[Saved entries]
• • • • • • •

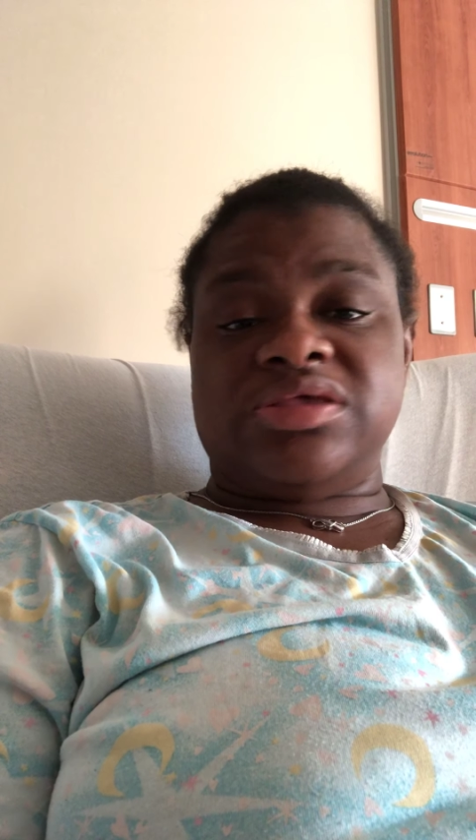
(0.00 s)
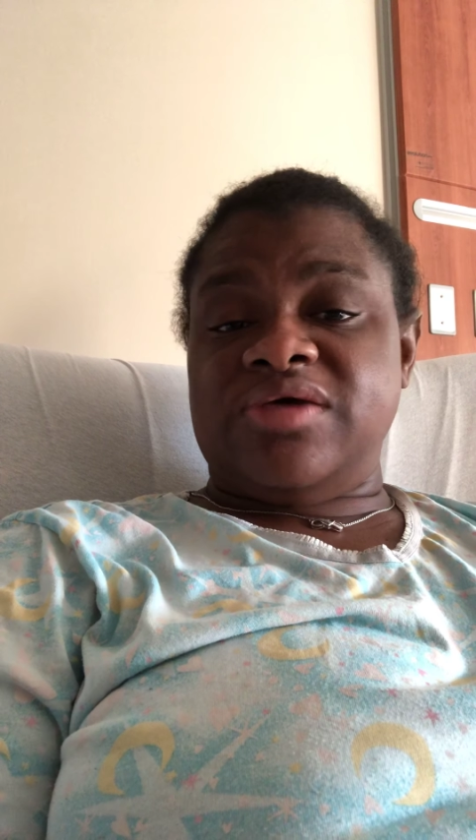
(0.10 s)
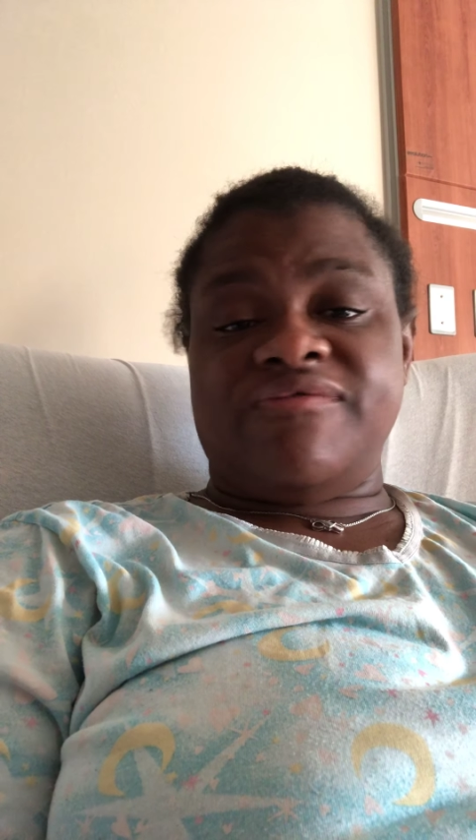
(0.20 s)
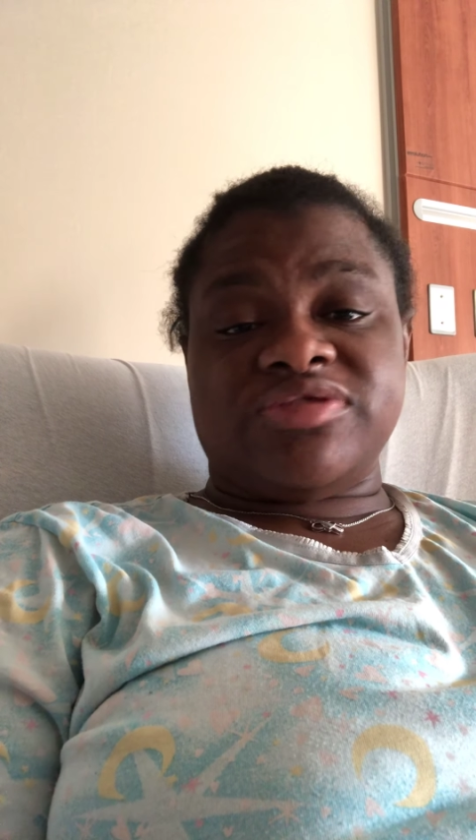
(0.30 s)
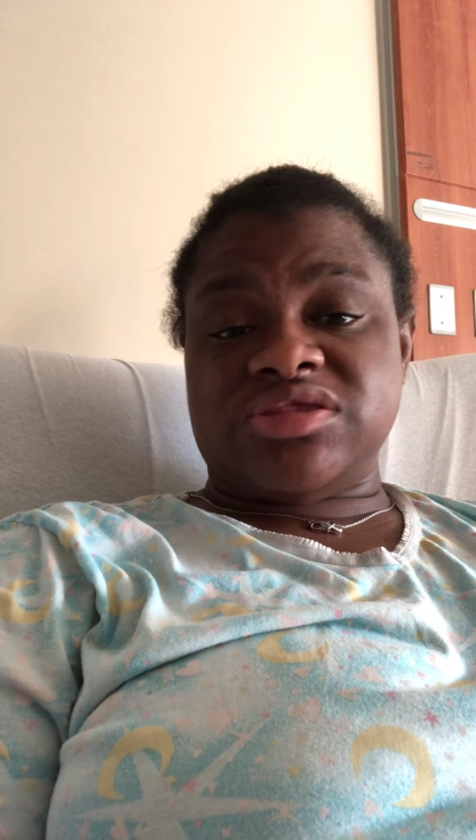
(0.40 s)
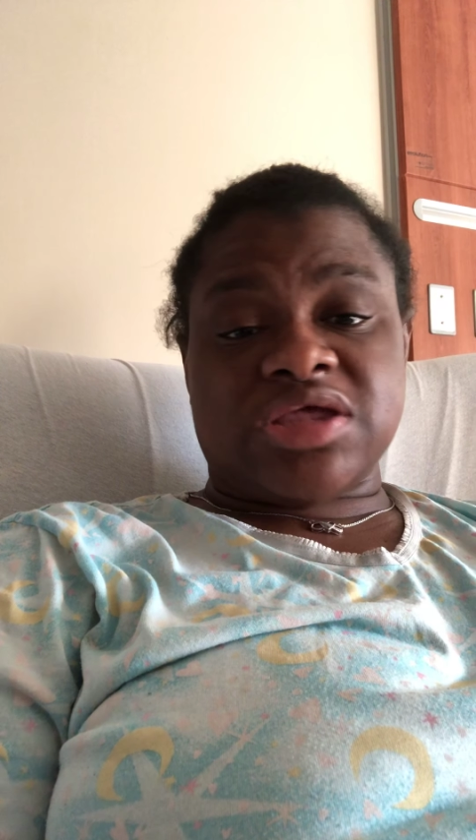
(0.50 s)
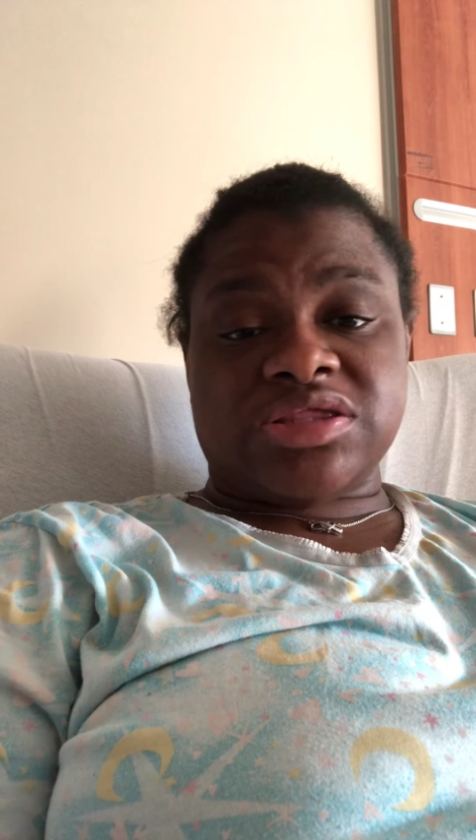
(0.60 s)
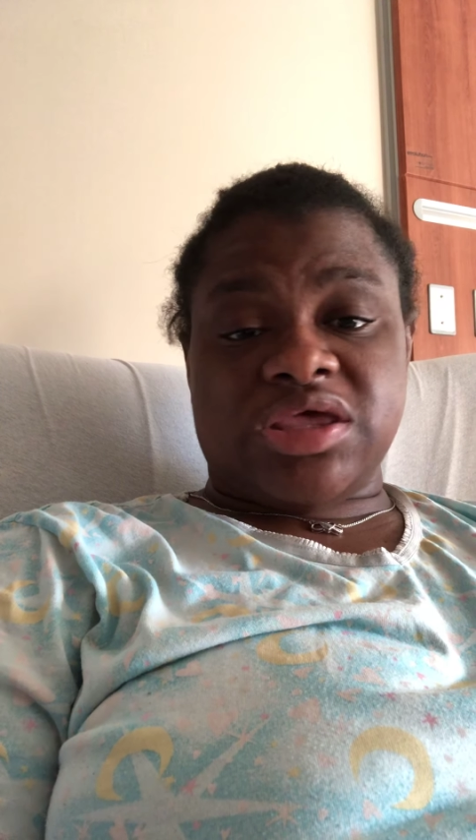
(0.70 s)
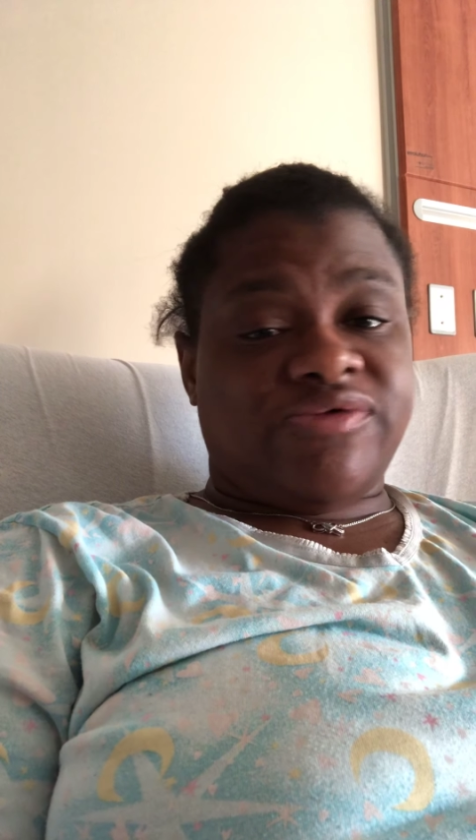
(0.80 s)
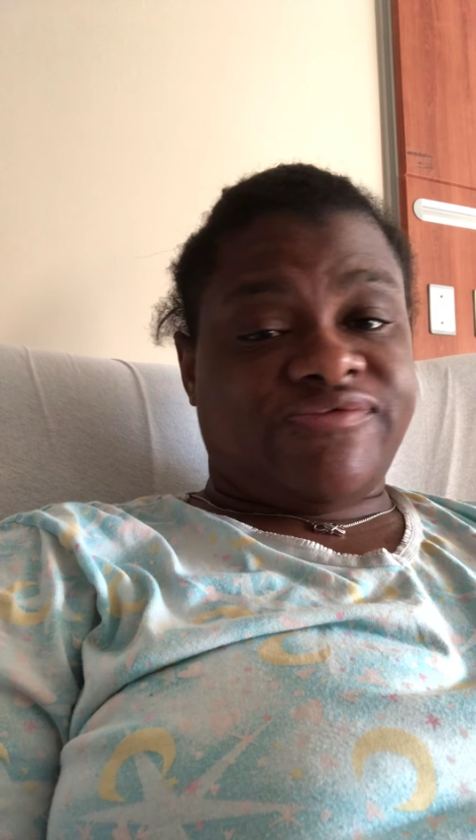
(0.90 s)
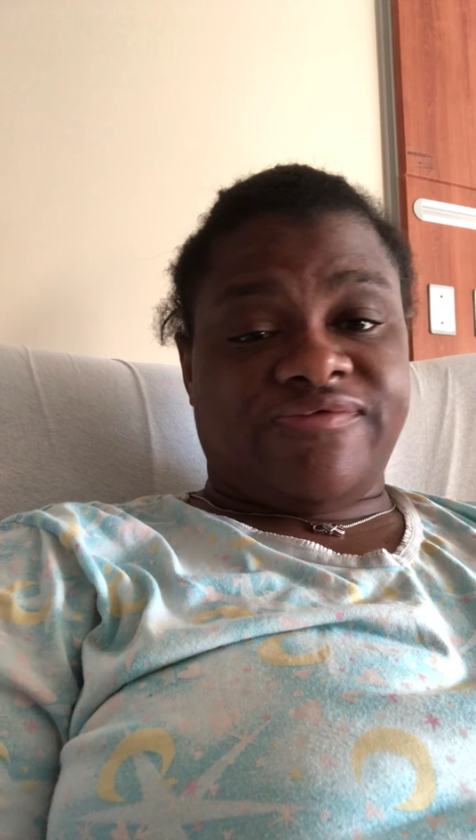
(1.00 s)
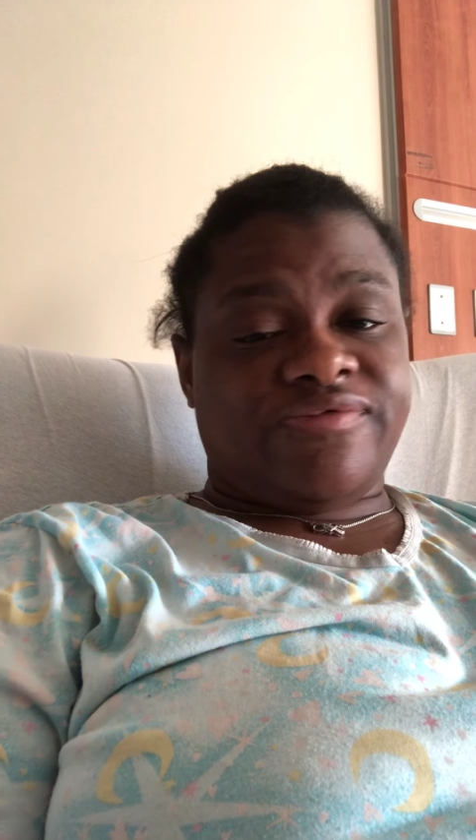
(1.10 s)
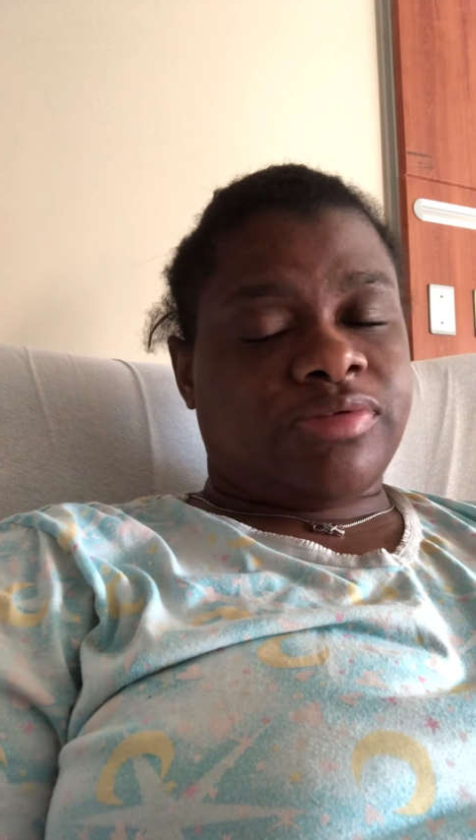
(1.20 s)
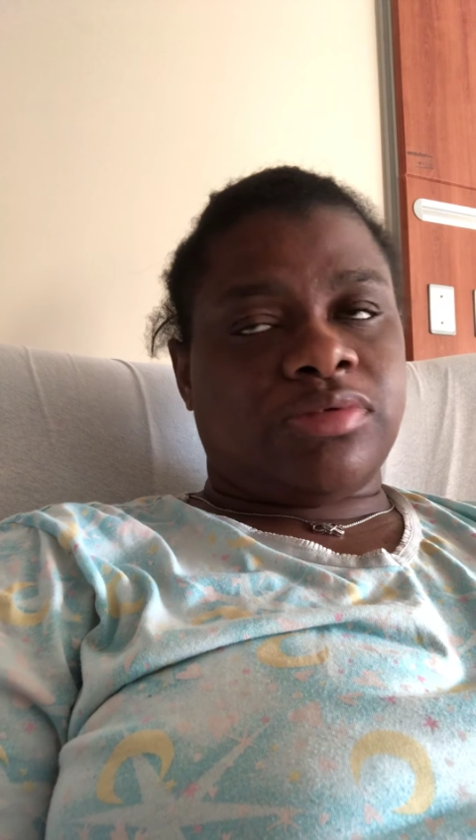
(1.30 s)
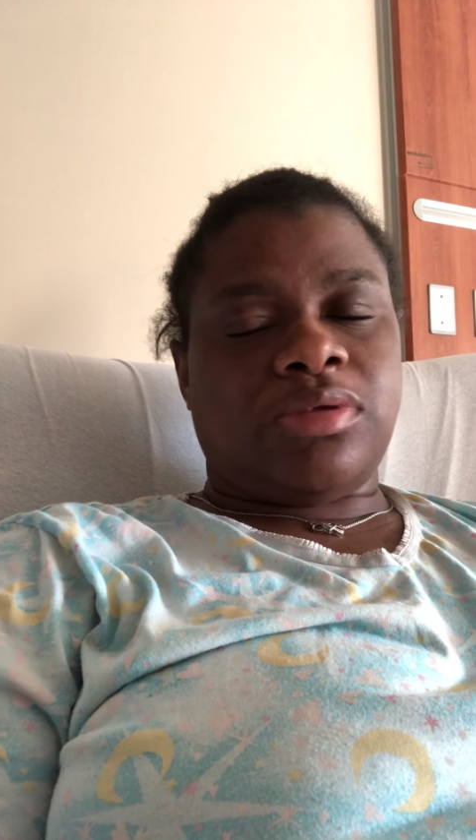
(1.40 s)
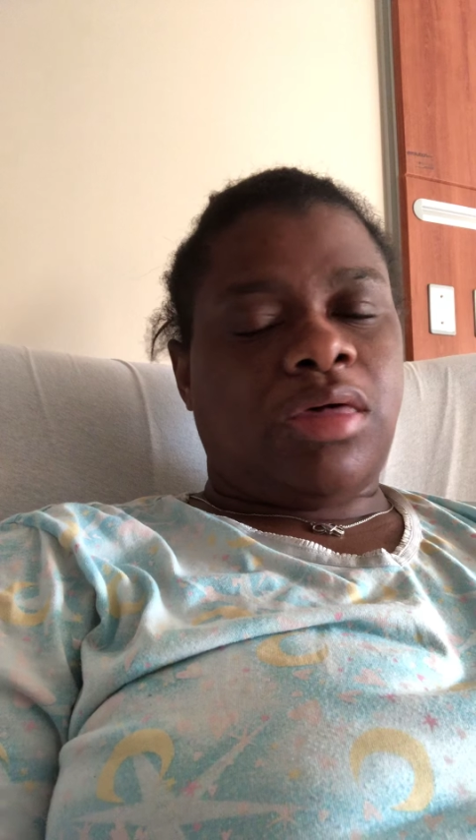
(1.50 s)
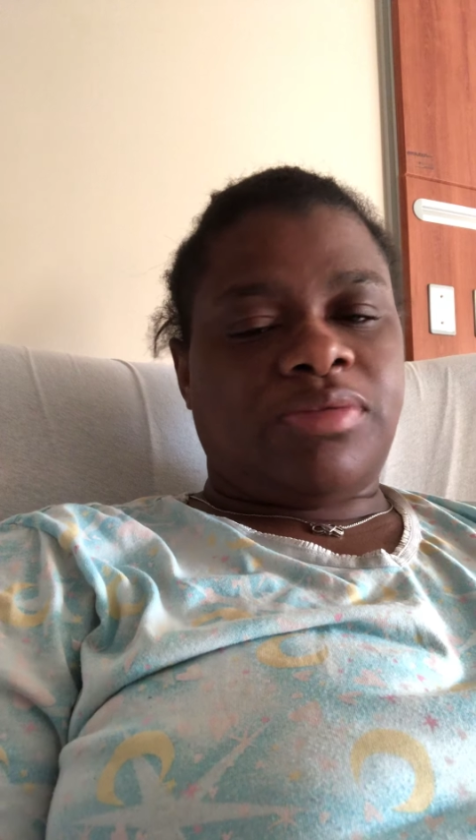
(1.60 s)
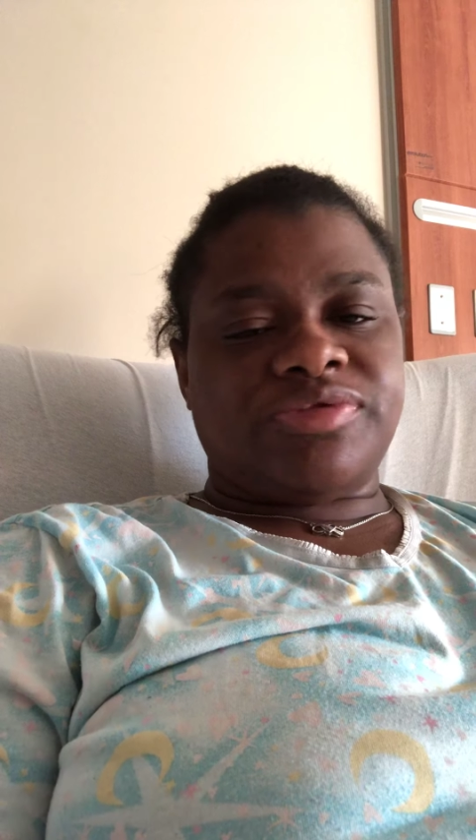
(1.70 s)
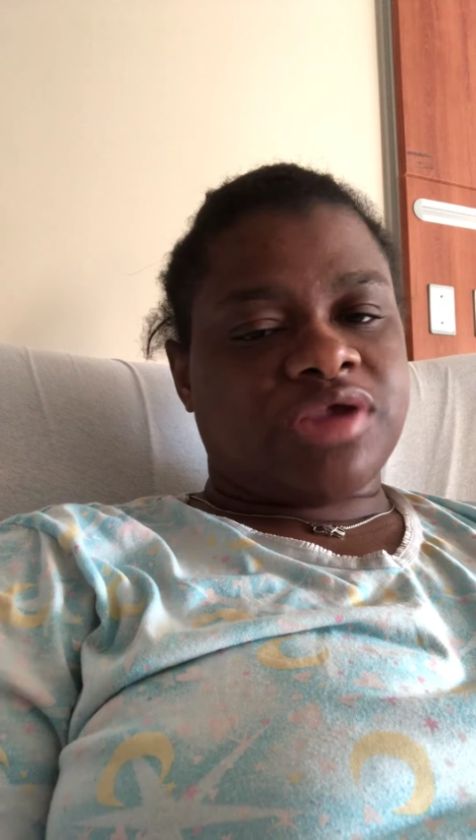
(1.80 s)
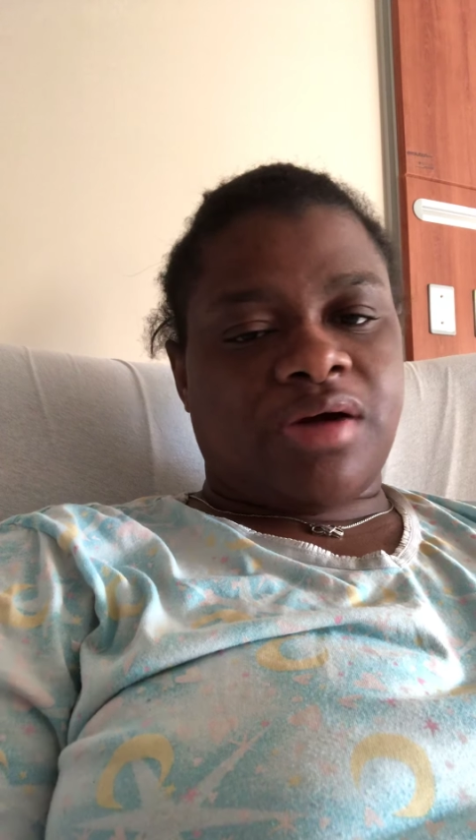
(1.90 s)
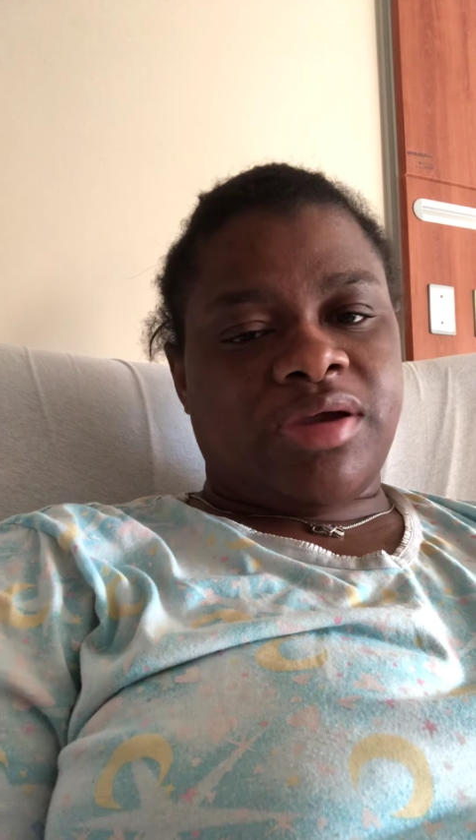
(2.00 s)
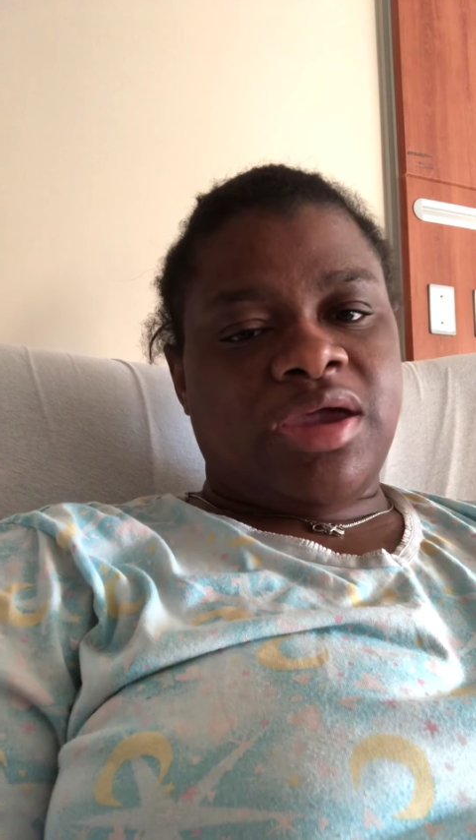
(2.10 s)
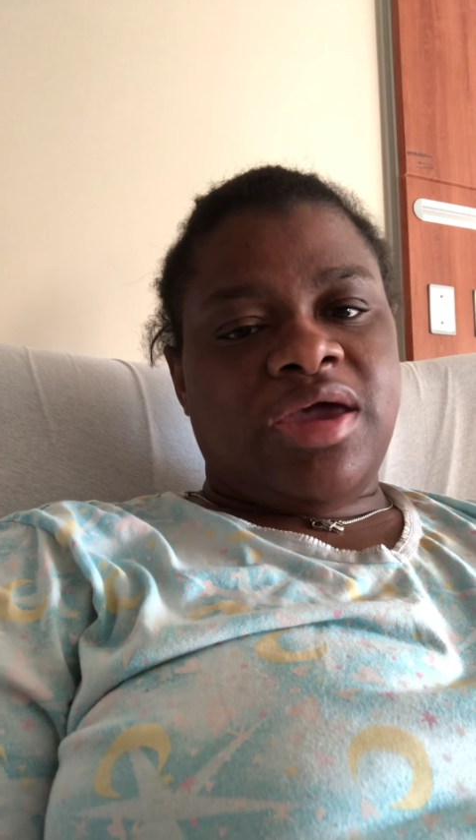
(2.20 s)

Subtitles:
if I'm sorry,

• • • • • • •

§ About this exercise
With the images omitted, output all entries exactly as given.

§ Reply
(0.00 s)
(0.10 s)
(0.20 s)
(0.30 s)
(0.40 s)
(0.50 s)
(0.60 s)
(0.70 s)
(0.80 s)
(0.90 s)
(1.00 s)
(1.10 s)
(1.20 s)
(1.30 s)
(1.40 s)
(1.50 s)
(1.60 s)
(1.70 s)
(1.80 s)
(1.90 s)
(2.00 s)
(2.10 s)
(2.20 s)

Subtitles:
if I'm sorry,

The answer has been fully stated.